I The Annuity Contract.
Effective July 1, 1978, CBOE converted its existing Retirement Income Plan (Plan) from a defined benefit pension plan to a defined contribution money purchase pension type of thrift plan. In order to fund the Plan efficiently CBOE entered into an annuity contract with Connecticut General. Under the contract contributions on behalf of each employee were paid into that employee's account, which in turn was divided into two different investment accounts: a "Variable Account" and a "Guaranteed Account."
The two accounts differed in the manner in which they were funded by Connecticut General and in the manner in which interest rates were determined. Contributions to a Variable Account were invested in a pool of securities and, as the name implies, the rate of return varied according to the performance of the securities. Contributions to a Guaranteed Account, on the other hand, were invested in Connecticut General's general portfolio. Connecticut General guaranteed the amount of interest to be paid in advance, although the rate of return could be changed by Connecticut General "from time to time." Connecticut General also guaranteed all contributions and interest already credited to the account.
The Variable and Guaranteed Accounts also differed in the ease with which a participant could withdraw money from the account. Contributions to a Variable Account could be withdrawn at any time, but contributions to a Guaranteed Account could only be withdrawn under certain circumstances. If the amount sought to be withdrawn, together with (1) other amounts to be withdrawn on that date from the Guaranteed Account funds of contracts in the same class of business, and (2) amounts already transferred or withdrawn from Guaranteed Account funds of contracts in the same class of business during that calendar year, exceeded 10% of the total Guaranteed Account funds for contracts in the same class of business, then Connecticut General could limit the withdrawal to 10% of the Guaranteed Account balance and defer withdrawal of the remainder to later years.
The contract allowed a contractholder, such as CBOE, to discontinue contributions and transfer accumulated assets to a new funding agent. Discontinuance did not become effective until 90 days from the first day of the month after Connecticut General received notice of the contractholder's desire to terminate. Transfer of funds to a new funding agent was subject to the same 10% restriction that applied to withdrawals from a Guaranteed Account.
II Amendment of the Guaranteed Account.
In late 1981 Connecticut General informed contractholders that it was amending the annuity contract to serve better beneficiaries "without sacrificing any of their existing rights." The effect of the amendment was to redesignate each existing Guaranteed Account as "Guaranteed Account A," while creating a new "Guaranteed Account B." The new "B" account was supposed to provide a higher rate of return than the old Guaranteed Account. Each year 10% of the funds in Guaranteed Account A would be transferred to Guaranteed Account B. The obvious result was that each year, for the next 10 years, the 10% transfer quota would be filled by this inter-account transfer, thus triggering Connecticut General's right to defer any other withdrawals from the Guaranteed Accounts.

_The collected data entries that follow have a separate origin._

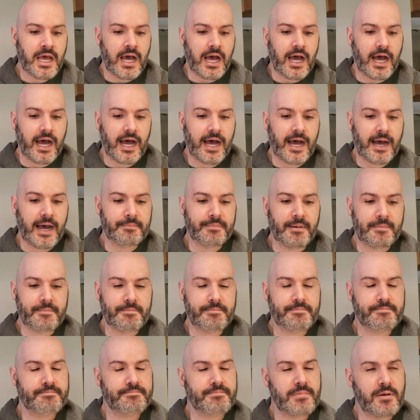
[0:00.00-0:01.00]

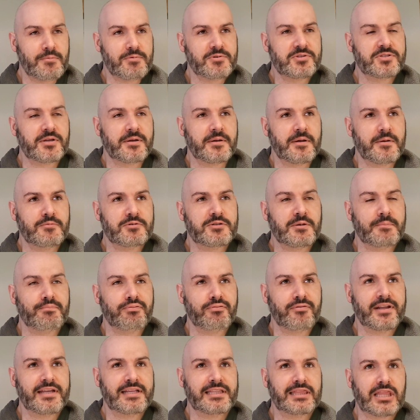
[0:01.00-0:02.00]
But it was a
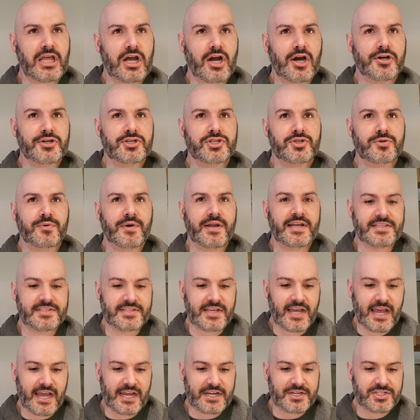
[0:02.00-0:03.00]
pretty large
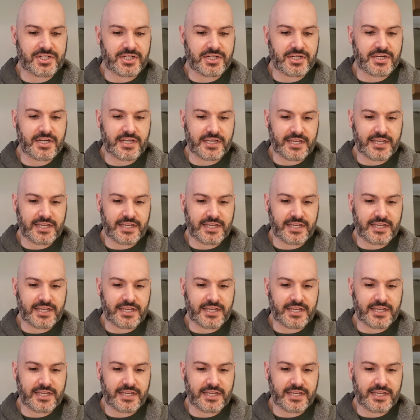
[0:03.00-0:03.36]
transaction.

CBOE thought that the purpose of the amendment was to enhance Connecticut General's profits by freezing funds in the Guaranteed Accounts, which had been paying below market rates. CBOE sought to discontinue the contract, but was unable to withdraw its funds before the amendment took effect. After the Illinois Department of Insurance ruled that the amendment did not violate the Illinois Insurance Code, plaintiffs filed this suit.
III Breach of Contract.
Proceeding under diversity jurisdiction, CBOE alleged that Connecticut General's unilateral amendment was not permitted under the contract. The district court ruled that Connecticut General had the right to effect this type of amendment unilaterally. In reaching this conclusion the court relied upon the following provisions in the contract:
11.02 Change of Contract
(a) Any or all of the terms of this contract may be changed from time to time by agreement in writing between the Insurance Company and the Contractholder. However, any such change shall not affect in any way the amount or terms of any Retirement Annuity purchased before the effective date of such change.
(b) The Insurance Company may, at any time, make any changes, including retroactive changes to the provisions of this contract to the extent that such changes are required in order to conform the contract to the provisions of Section 401(a) of the Internal Revenue Code as amended, ERISA or any regulation issued by any Governmental agency to which the Plan or the Insurance Company is subject.
(c) The Insurance Company may change the rates in Table A  without giving advance notice of the change, providing such change is not made more frequently than once annually. . . .
On or after the first anniversary of July 1, 1978 the Insurance Company may change from time to time any or all of the other terms of this contract. Such other change may be made by the Insurance Company giving 90 days advance notice in writing to the Contractholder. Any such change may not affect (i) the terms or amount of any Retirement Annuity purchased before the effective date of such change, and (ii) the amount of interest credited or accrued prior to the effective date of such change.
11.03 Consent not Required. Consent of any Participant, Beneficiary, Survivor Annuitant, or Contingent Annuitant shall not be required to effect any change in the contract.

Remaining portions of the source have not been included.